Nothing should differ between your answer and the records below.
+++++
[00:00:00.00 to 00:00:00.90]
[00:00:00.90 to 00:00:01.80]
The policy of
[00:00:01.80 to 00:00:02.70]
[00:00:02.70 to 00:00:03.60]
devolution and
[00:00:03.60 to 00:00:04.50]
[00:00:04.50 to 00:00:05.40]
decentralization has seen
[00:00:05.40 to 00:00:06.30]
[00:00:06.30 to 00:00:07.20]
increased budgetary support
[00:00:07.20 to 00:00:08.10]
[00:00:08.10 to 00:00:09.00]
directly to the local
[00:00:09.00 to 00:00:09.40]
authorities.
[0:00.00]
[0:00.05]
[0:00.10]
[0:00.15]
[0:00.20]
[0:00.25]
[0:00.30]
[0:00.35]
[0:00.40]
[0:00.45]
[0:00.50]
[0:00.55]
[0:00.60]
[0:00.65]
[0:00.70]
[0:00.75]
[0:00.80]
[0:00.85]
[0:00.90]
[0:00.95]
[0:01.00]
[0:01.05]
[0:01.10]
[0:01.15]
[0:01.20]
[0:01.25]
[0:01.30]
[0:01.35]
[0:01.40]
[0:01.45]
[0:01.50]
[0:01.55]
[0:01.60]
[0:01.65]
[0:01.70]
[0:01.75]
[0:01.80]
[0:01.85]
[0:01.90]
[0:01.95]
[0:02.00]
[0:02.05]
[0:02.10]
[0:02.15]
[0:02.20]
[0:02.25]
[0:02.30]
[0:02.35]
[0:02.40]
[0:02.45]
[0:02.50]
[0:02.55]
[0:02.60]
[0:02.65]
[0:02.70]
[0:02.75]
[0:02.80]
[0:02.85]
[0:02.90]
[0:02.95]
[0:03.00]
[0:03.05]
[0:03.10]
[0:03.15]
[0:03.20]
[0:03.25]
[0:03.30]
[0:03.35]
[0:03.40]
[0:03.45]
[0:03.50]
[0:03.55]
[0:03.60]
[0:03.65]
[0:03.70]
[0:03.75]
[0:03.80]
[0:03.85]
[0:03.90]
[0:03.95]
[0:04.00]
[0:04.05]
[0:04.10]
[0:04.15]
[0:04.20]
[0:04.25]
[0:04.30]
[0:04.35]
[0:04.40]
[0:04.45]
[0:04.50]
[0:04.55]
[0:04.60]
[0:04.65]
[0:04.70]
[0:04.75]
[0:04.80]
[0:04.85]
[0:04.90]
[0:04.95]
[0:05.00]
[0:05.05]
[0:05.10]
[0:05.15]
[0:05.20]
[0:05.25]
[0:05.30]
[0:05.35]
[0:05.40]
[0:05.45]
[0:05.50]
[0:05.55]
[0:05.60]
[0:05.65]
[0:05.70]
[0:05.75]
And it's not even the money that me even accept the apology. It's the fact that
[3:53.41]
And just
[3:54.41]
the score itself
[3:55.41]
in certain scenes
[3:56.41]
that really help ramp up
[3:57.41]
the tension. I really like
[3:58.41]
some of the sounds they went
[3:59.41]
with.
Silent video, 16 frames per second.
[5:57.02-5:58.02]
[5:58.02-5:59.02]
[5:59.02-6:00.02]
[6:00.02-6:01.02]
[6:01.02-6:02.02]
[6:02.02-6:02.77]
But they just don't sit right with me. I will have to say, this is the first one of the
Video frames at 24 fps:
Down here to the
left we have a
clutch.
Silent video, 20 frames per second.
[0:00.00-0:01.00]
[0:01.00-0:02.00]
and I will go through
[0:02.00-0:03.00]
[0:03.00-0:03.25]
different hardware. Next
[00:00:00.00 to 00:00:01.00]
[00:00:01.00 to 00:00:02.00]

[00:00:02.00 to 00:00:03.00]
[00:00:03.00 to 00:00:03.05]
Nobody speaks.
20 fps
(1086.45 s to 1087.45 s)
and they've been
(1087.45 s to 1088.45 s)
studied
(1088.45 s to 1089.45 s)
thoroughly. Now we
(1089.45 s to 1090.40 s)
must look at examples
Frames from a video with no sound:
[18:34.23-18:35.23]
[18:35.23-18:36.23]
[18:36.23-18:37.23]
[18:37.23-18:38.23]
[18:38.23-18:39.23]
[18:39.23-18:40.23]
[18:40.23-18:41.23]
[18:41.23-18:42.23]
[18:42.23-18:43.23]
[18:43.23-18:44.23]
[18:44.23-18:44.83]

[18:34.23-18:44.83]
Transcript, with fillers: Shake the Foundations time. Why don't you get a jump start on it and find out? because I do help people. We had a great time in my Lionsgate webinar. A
+++++
• YOUR RESPONSE
[00:00:00.00 to 00:00:00.90]
[00:00:00.90 to 00:00:01.80]
The policy of
[00:00:01.80 to 00:00:02.70]
[00:00:02.70 to 00:00:03.60]
devolution and
[00:00:03.60 to 00:00:04.50]
[00:00:04.50 to 00:00:05.40]
decentralization has seen
[00:00:05.40 to 00:00:06.30]
[00:00:06.30 to 00:00:07.20]
increased budgetary support
[00:00:07.20 to 00:00:08.10]
[00:00:08.10 to 00:00:09.00]
directly to the local
[00:00:09.00 to 00:00:09.40]
authorities.
[0:00.00]
[0:00.05]
[0:00.10]
[0:00.15]
[0:00.20]
[0:00.25]
[0:00.30]
[0:00.35]
[0:00.40]
[0:00.45]
[0:00.50]
[0:00.55]
[0:00.60]
[0:00.65]
[0:00.70]
[0:00.75]
[0:00.80]
[0:00.85]
[0:00.90]
[0:00.95]
[0:01.00]
[0:01.05]
[0:01.10]
[0:01.15]
[0:01.20]
[0:01.25]
[0:01.30]
[0:01.35]
[0:01.40]
[0:01.45]
[0:01.50]
[0:01.55]
[0:01.60]
[0:01.65]
[0:01.70]
[0:01.75]
[0:01.80]
[0:01.85]
[0:01.90]
[0:01.95]
[0:02.00]
[0:02.05]
[0:02.10]
[0:02.15]
[0:02.20]
[0:02.25]
[0:02.30]
[0:02.35]
[0:02.40]
[0:02.45]
[0:02.50]
[0:02.55]
[0:02.60]
[0:02.65]
[0:02.70]
[0:02.75]
[0:02.80]
[0:02.85]
[0:02.90]
[0:02.95]
[0:03.00]
[0:03.05]
[0:03.10]
[0:03.15]
[0:03.20]
[0:03.25]
[0:03.30]
[0:03.35]
[0:03.40]
[0:03.45]
[0:03.50]
[0:03.55]
[0:03.60]
[0:03.65]
[0:03.70]
[0:03.75]
[0:03.80]
[0:03.85]
[0:03.90]
[0:03.95]
[0:04.00]
[0:04.05]
[0:04.10]
[0:04.15]
[0:04.20]
[0:04.25]
[0:04.30]
[0:04.35]
[0:04.40]
[0:04.45]
[0:04.50]
[0:04.55]
[0:04.60]
[0:04.65]
[0:04.70]
[0:04.75]
[0:04.80]
[0:04.85]
[0:04.90]
[0:04.95]
[0:05.00]
[0:05.05]
[0:05.10]
[0:05.15]
[0:05.20]
[0:05.25]
[0:05.30]
[0:05.35]
[0:05.40]
[0:05.45]
[0:05.50]
[0:05.55]
[0:05.60]
[0:05.65]
[0:05.70]
[0:05.75]
And it's not even the money that me even accept the apology. It's the fact that
[3:53.41]
And just
[3:54.41]
the score itself
[3:55.41]
in certain scenes
[3:56.41]
that really help ramp up
[3:57.41]
the tension. I really like
[3:58.41]
some of the sounds they went
[3:59.41]
with.
Silent video, 16 frames per second.
[5:57.02-5:58.02]
[5:58.02-5:59.02]
[5:59.02-6:00.02]
[6:00.02-6:01.02]
[6:01.02-6:02.02]
[6:02.02-6:02.77]
But they just don't sit right with me. I will have to say, this is the first one of the
Video frames at 24 fps:
Down here to the
left we have a
clutch.
Silent video, 20 frames per second.
[0:00.00-0:01.00]
[0:01.00-0:02.00]
and I will go through
[0:02.00-0:03.00]
[0:03.00-0:03.25]
different hardware. Next
[00:00:00.00 to 00:00:01.00]
[00:00:01.00 to 00:00:02.00]

[00:00:02.00 to 00:00:03.00]
[00:00:03.00 to 00:00:03.05]
Nobody speaks.
20 fps
(1086.45 s to 1087.45 s)
and they've been
(1087.45 s to 1088.45 s)
studied
(1088.45 s to 1089.45 s)
thoroughly. Now we
(1089.45 s to 1090.40 s)
must look at examples
Frames from a video with no sound:
[18:34.23-18:35.23]
[18:35.23-18:36.23]
[18:36.23-18:37.23]
[18:37.23-18:38.23]
[18:38.23-18:39.23]
[18:39.23-18:40.23]
[18:40.23-18:41.23]
[18:41.23-18:42.23]
[18:42.23-18:43.23]
[18:43.23-18:44.23]
[18:44.23-18:44.83]

[18:34.23-18:44.83]
Transcript, with fillers: Shake the Foundations time. Why don't you get a jump start on it and find out? because I do help people. We had a great time in my Lionsgate webinar. A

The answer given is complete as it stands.